▸ **WORK REQUEST**: Copy out the records in full, word for word, without pictures.

== Segment start ==

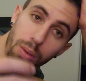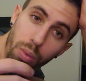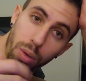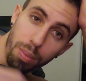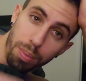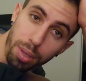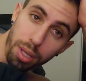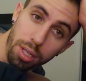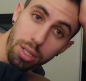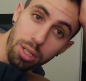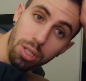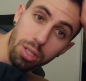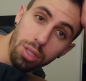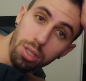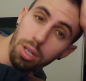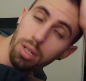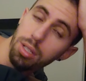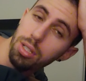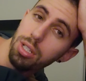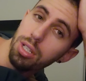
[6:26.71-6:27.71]
where pledges
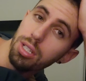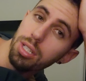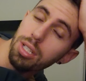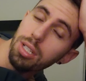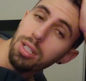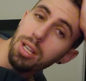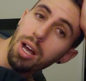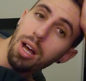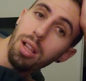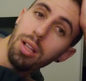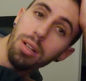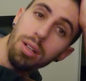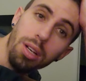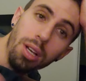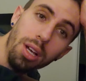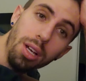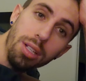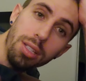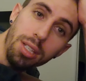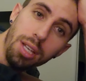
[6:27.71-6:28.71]
start at just $1
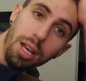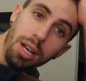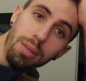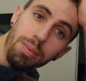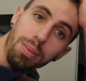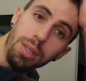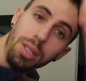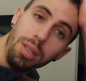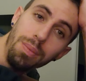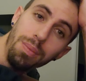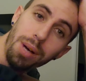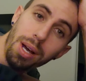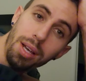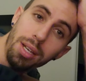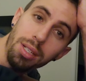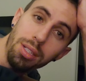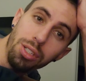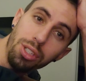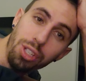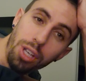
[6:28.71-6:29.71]
to help keep
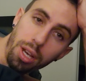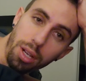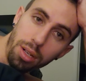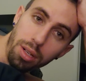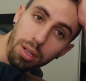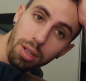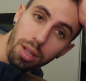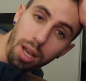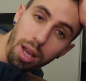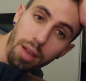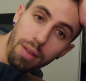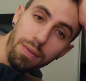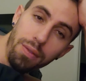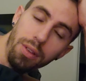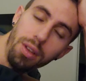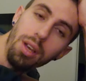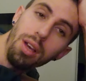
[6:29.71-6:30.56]
my channel alive.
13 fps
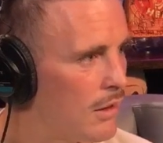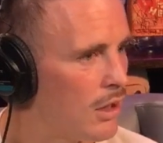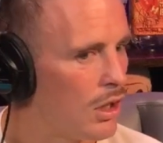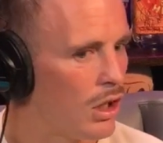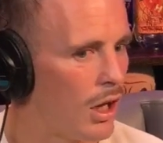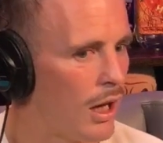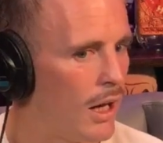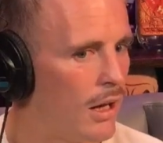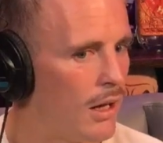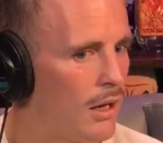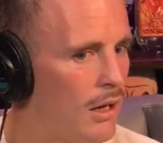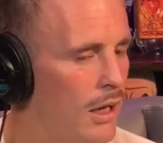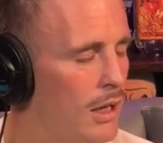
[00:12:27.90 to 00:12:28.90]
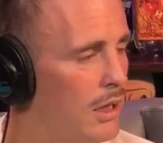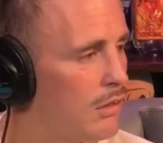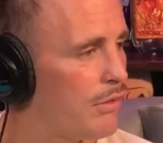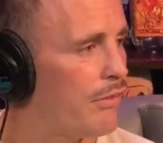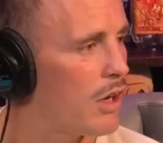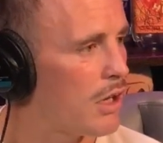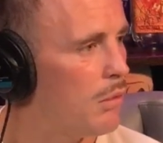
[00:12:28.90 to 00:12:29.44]
Like, he needs to
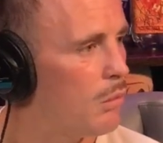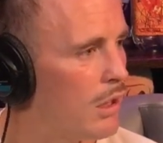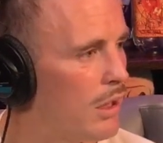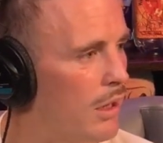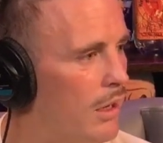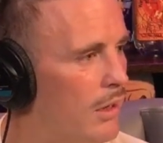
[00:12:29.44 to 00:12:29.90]
fucking win.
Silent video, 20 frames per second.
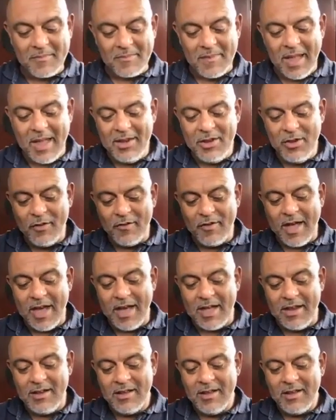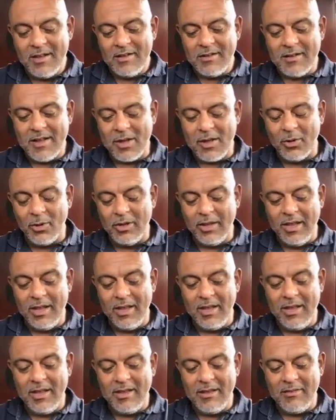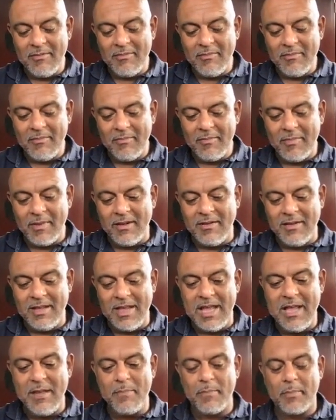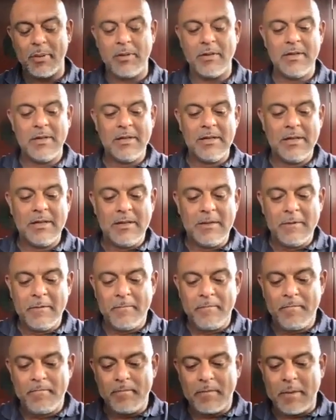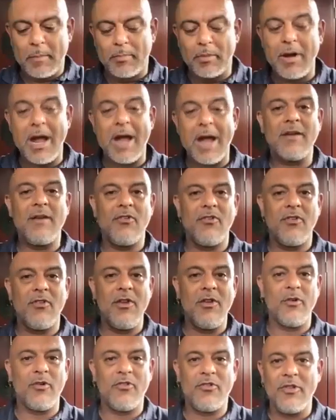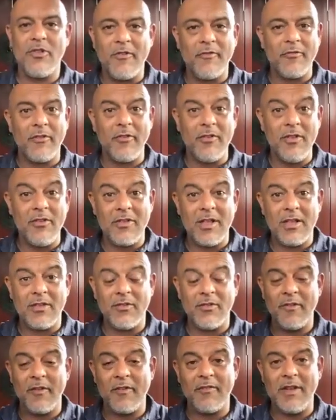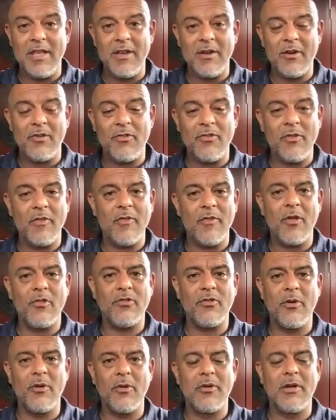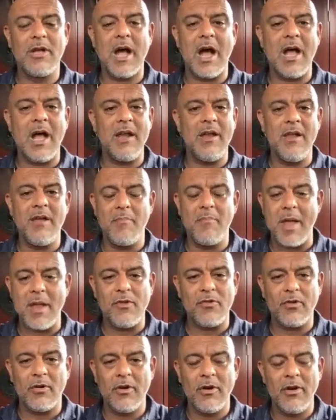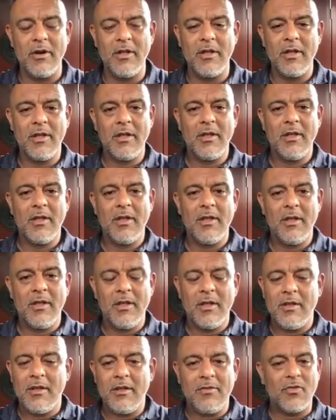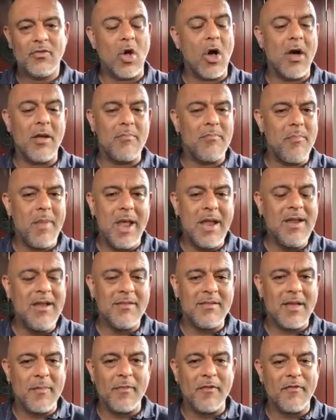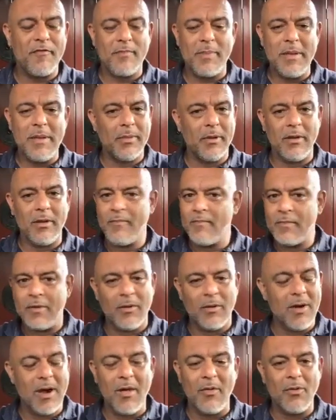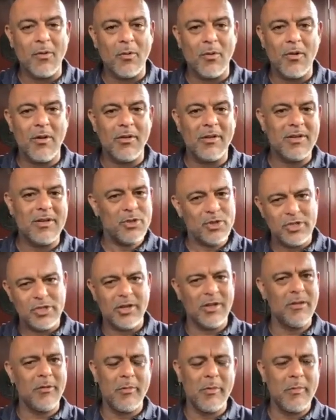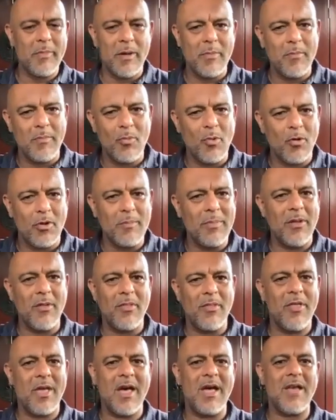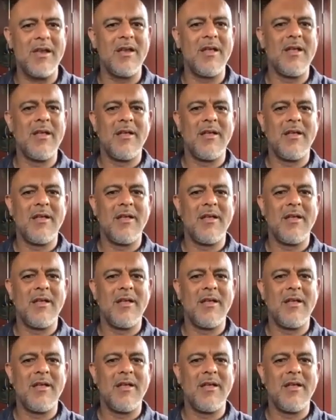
And you've had not only a deep practice in yourself for these last 50 years, you've also guided, mentored, taught many type of people around the world. Could you share a little bit more about that?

== Segment end ==

▸ **SOLUTION**:
[6:26.71-6:27.71]
where pledges
[6:27.71-6:28.71]
start at just $1
[6:28.71-6:29.71]
to help keep
[6:29.71-6:30.56]
my channel alive.
13 fps
[00:12:27.90 to 00:12:28.90]
[00:12:28.90 to 00:12:29.44]
Like, he needs to
[00:12:29.44 to 00:12:29.90]
fucking win.
Silent video, 20 frames per second.
And you've had not only a deep practice in yourself for these last 50 years, you've also guided, mentored, taught many type of people around the world. Could you share a little bit more about that?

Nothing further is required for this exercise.